25 Oct 2020

Dairy me: vegan promise comes back to bite broadcaster

From Mediawatch, 9:03 am on 25 October 2020

In July, Duncan Garner promised to go vegan for a year if Labour was able to govern alone at the election. Following a flood of messages from people looking to hold him to account, he's keeping his word.

Duncan Garner announces he will be going vegan for a year.

Duncan Garner announces he will be going vegan for a year. Photo: Newshub

In the heady days of the 2005 general election campaign, Green MP Keith Locke made a promise he would live to regret.

He said if ACT leader Rodney Hide won Epsom, he would run through the streets of the electorate naked.
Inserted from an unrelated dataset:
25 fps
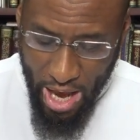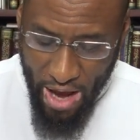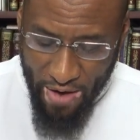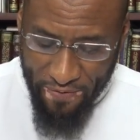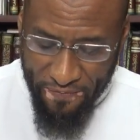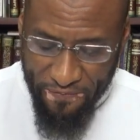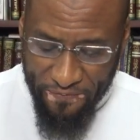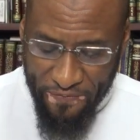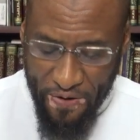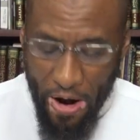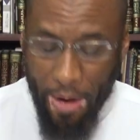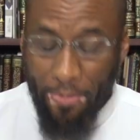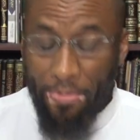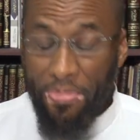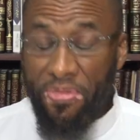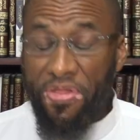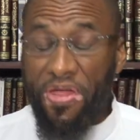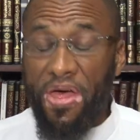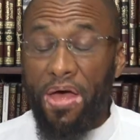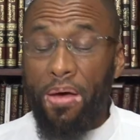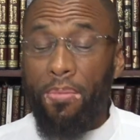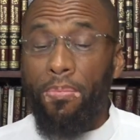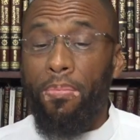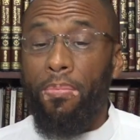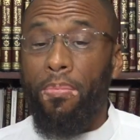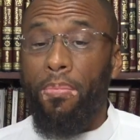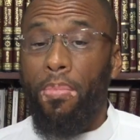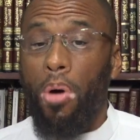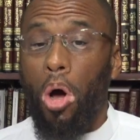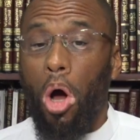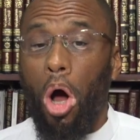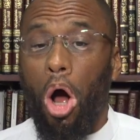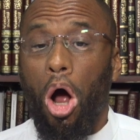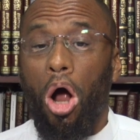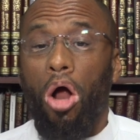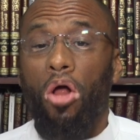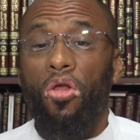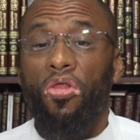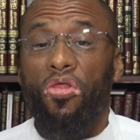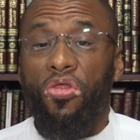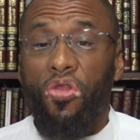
From them are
It seemed rash even at the time. Polls showed Hide on track for victory in Epsom, and he ended up winning the race handily.
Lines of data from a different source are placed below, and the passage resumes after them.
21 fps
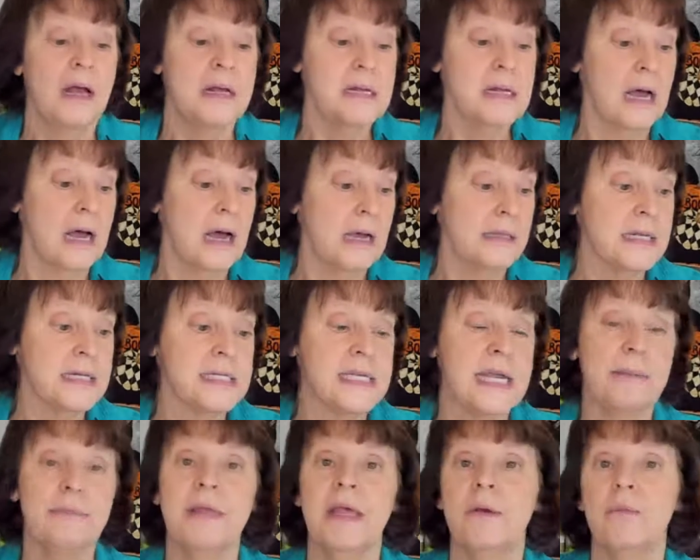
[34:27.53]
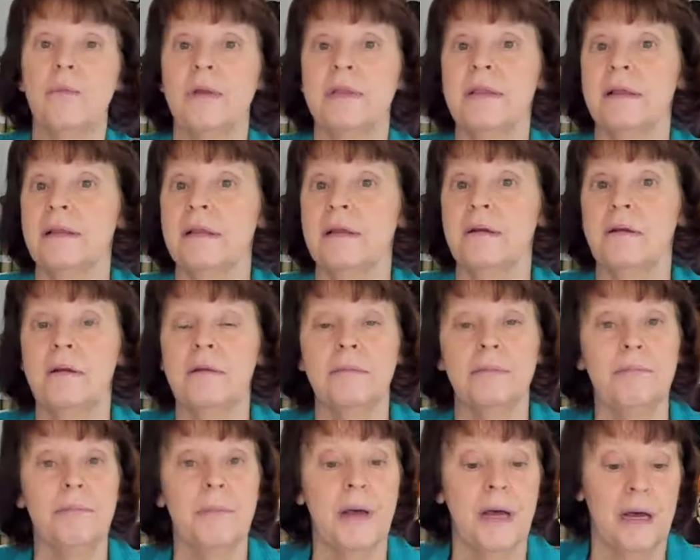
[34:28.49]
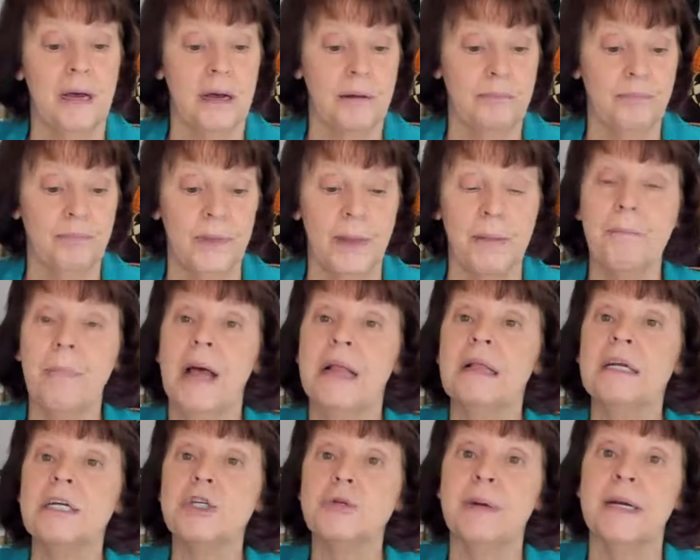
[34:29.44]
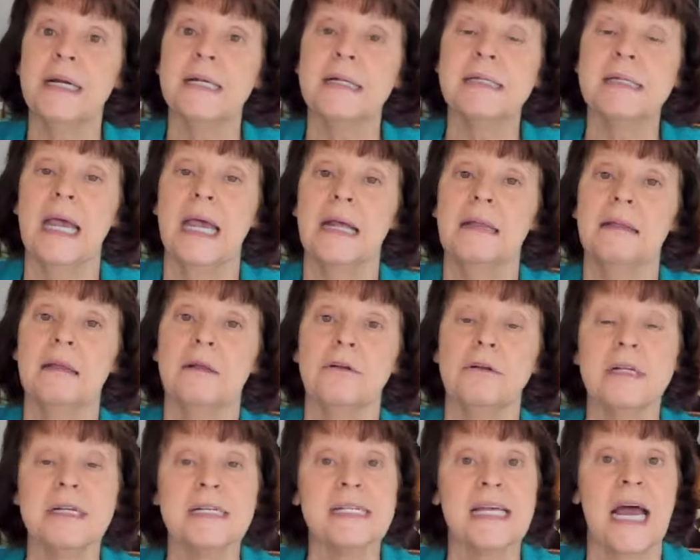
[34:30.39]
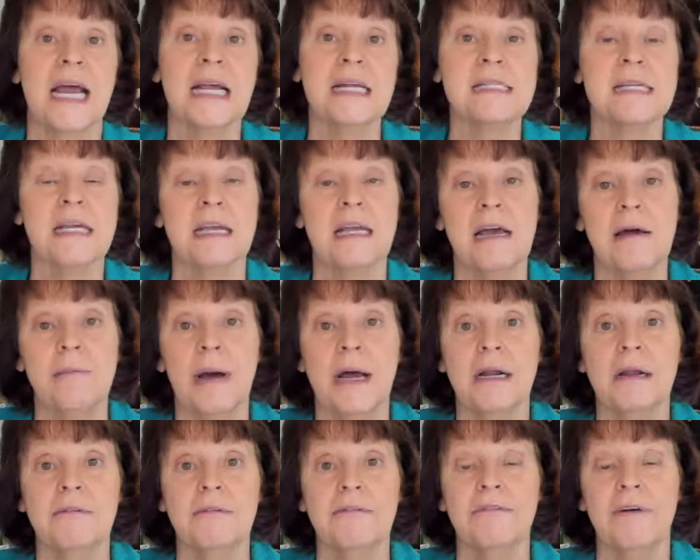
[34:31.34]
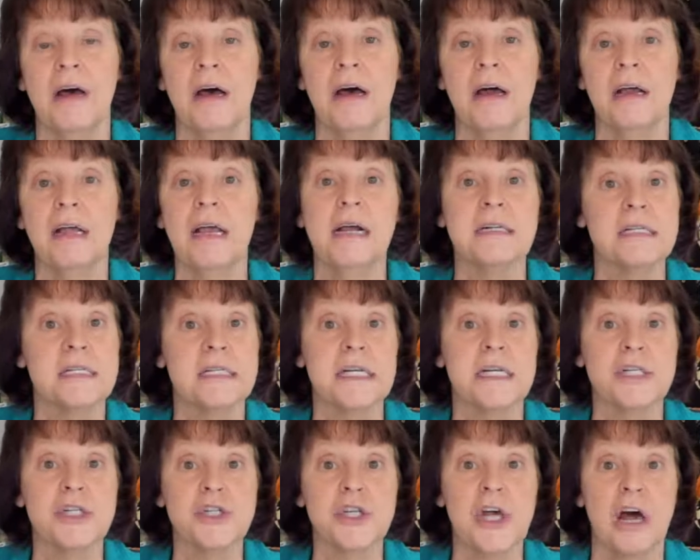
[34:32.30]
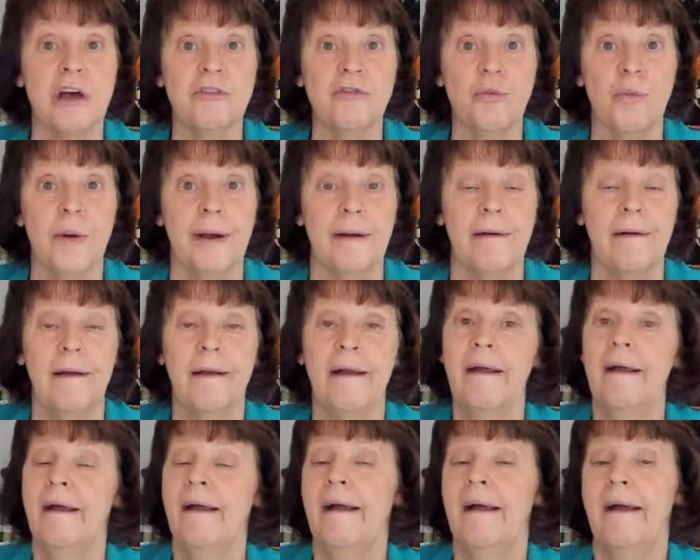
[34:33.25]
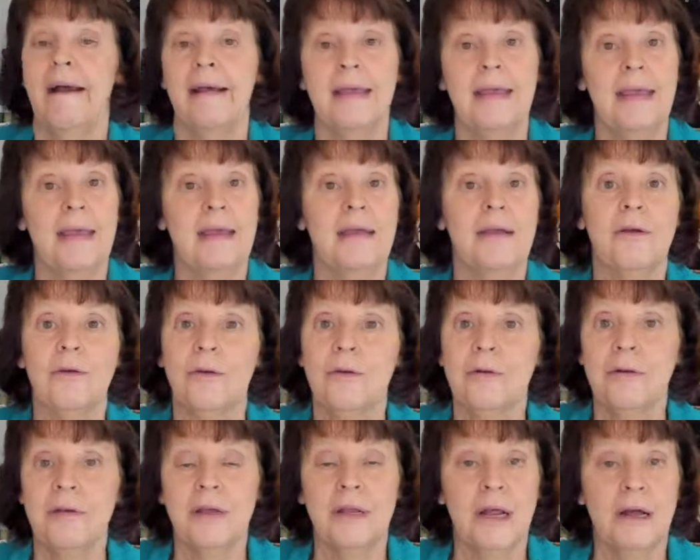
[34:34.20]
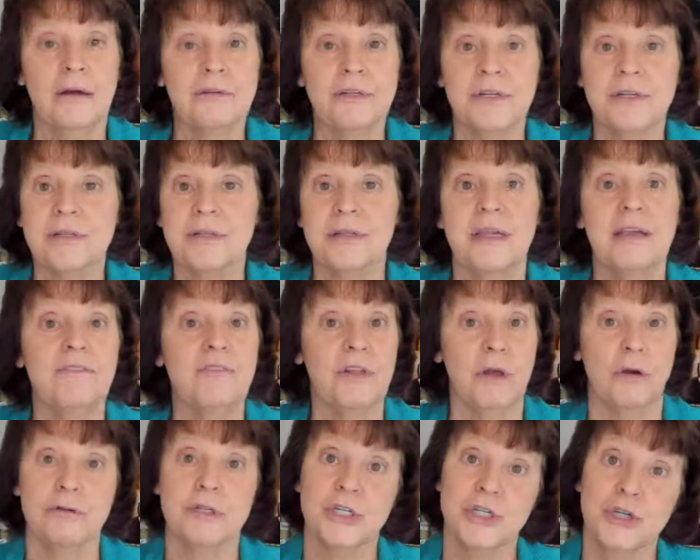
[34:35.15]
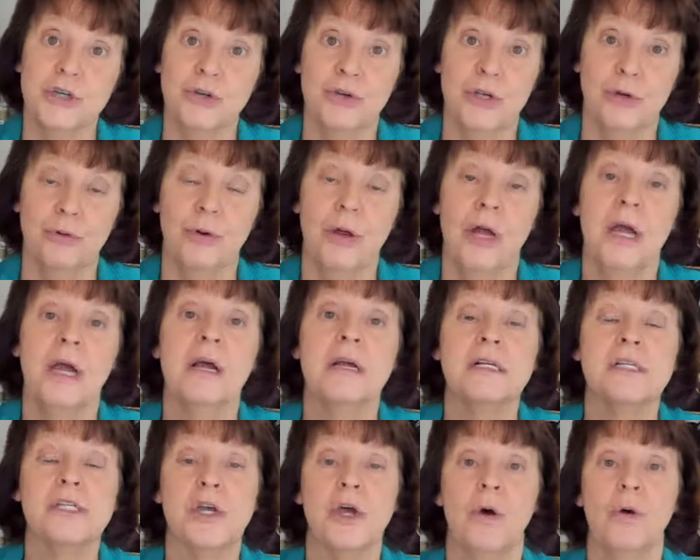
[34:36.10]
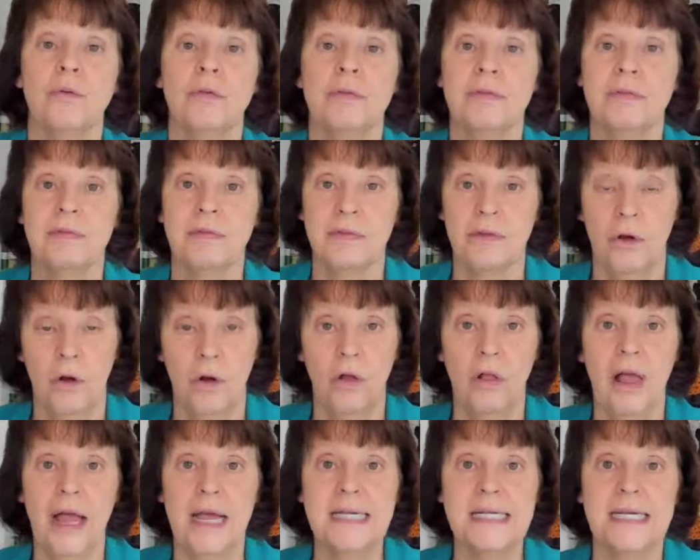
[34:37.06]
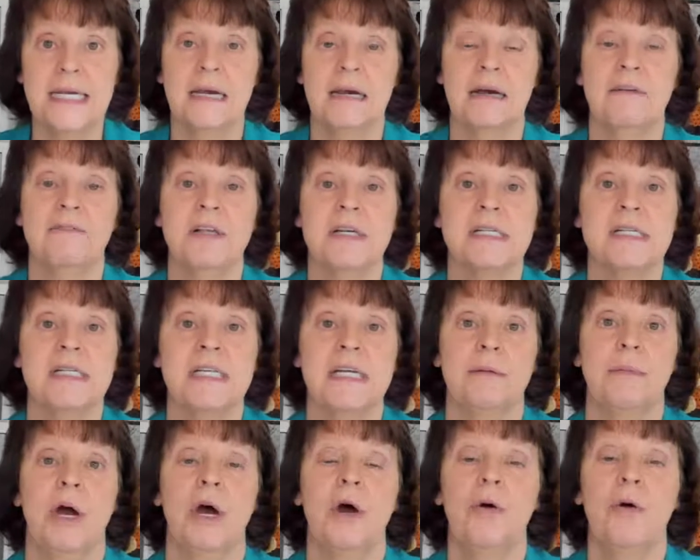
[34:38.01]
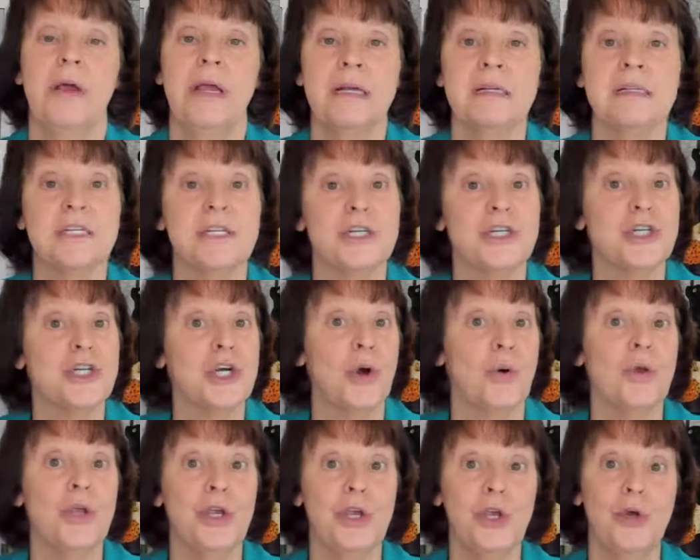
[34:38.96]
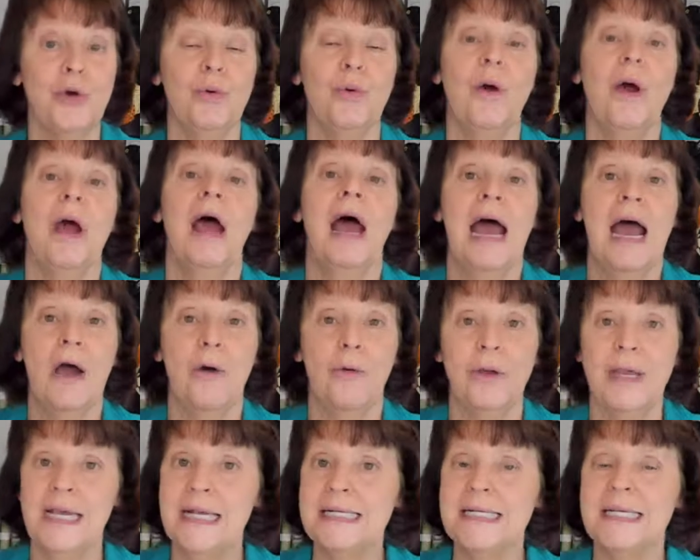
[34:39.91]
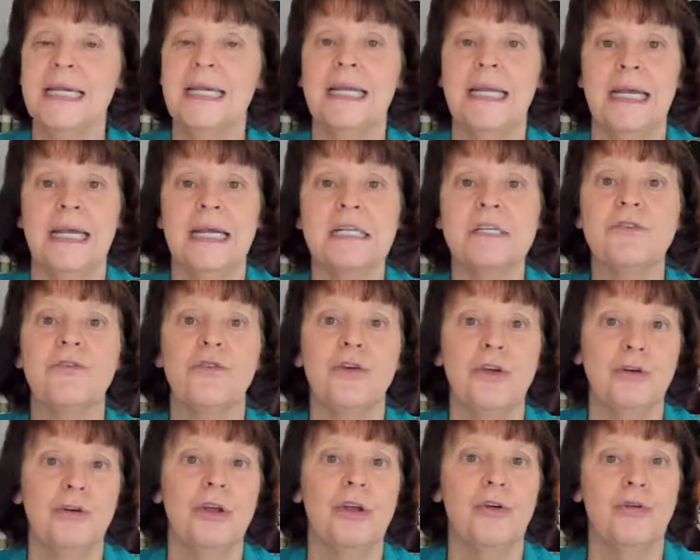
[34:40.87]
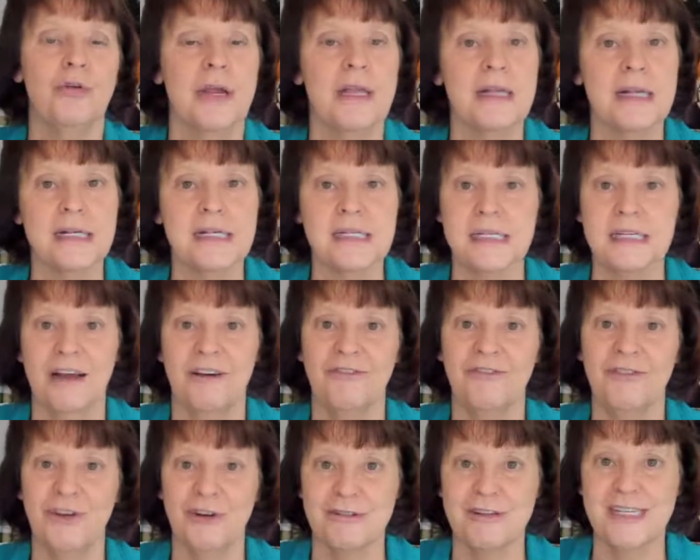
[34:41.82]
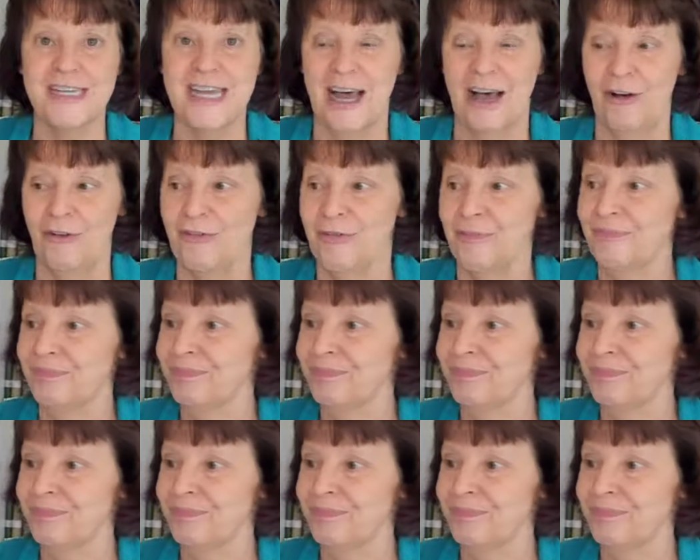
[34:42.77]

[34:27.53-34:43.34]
The same thing with the little embellishments and little designs that come out of cut and stitch software. I can't, just give those to you. So the whole idea of this demo is to show you how easy it is for you to create this stuff yourself.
Locke was forced to stick to his word, at least as best he could within the boundaries of New Zealand law and common decency.

He walked down Broadway on a Sunday afternoon, clothed only in body paint and a G-string. 

Since then, most New Zealand politicians and pundits have been reticent to put their bodies on the line in support of their pre-election predictions.

That is, until Duncan Garner set about delivering his usual 6.30am editorial on The AM Show one day in late-July.

"I'm so confident that Labour won't poll this high on the night, or even high enough to govern alone, that if I'm wrong and either happens, I promise to become a vegan for a year," he said.

When Garner made that promise in July, Newshub’s Reid-Research poll was showing Labour on 60.9 percent support.

Fast forward to election night. Labour supporters are overjoyed at their preferred party winning an outright majority of seats in Parliament.

But on social media another subplot was playing out: people are calling for Garner to keep his word.

This week, The AM Show host conceded to the people holding him to account, and said he would be going vegan for a year.

The new lifestyle is fine so far, mainly thanks to the support and advice he's received from people across the country, he says.

Despite his self-inflicted lifestyle change, he won't be backing away from delivering risky, and sometimes wrong, political opinions.

"There will always be times when you get it wrong. You can't always be 100 percent right. [At RNZ] right now there will be people who are 100 percent wrong," he says. "This time it's quite a high-profile event. But journalists who think they're never wrong are journalists who simply aren't worth listening to."

Garner says he respects the efforts of the citizen journalists who demanded accountability.

"You can't sit here every day and be a guy that holds people to account and demands things from others if you go at the first opportunity and ignore a pledge or promise you make yourself."

Mediawatch will be periodically checking in to find out whether Garner has kept his commitment to veganism.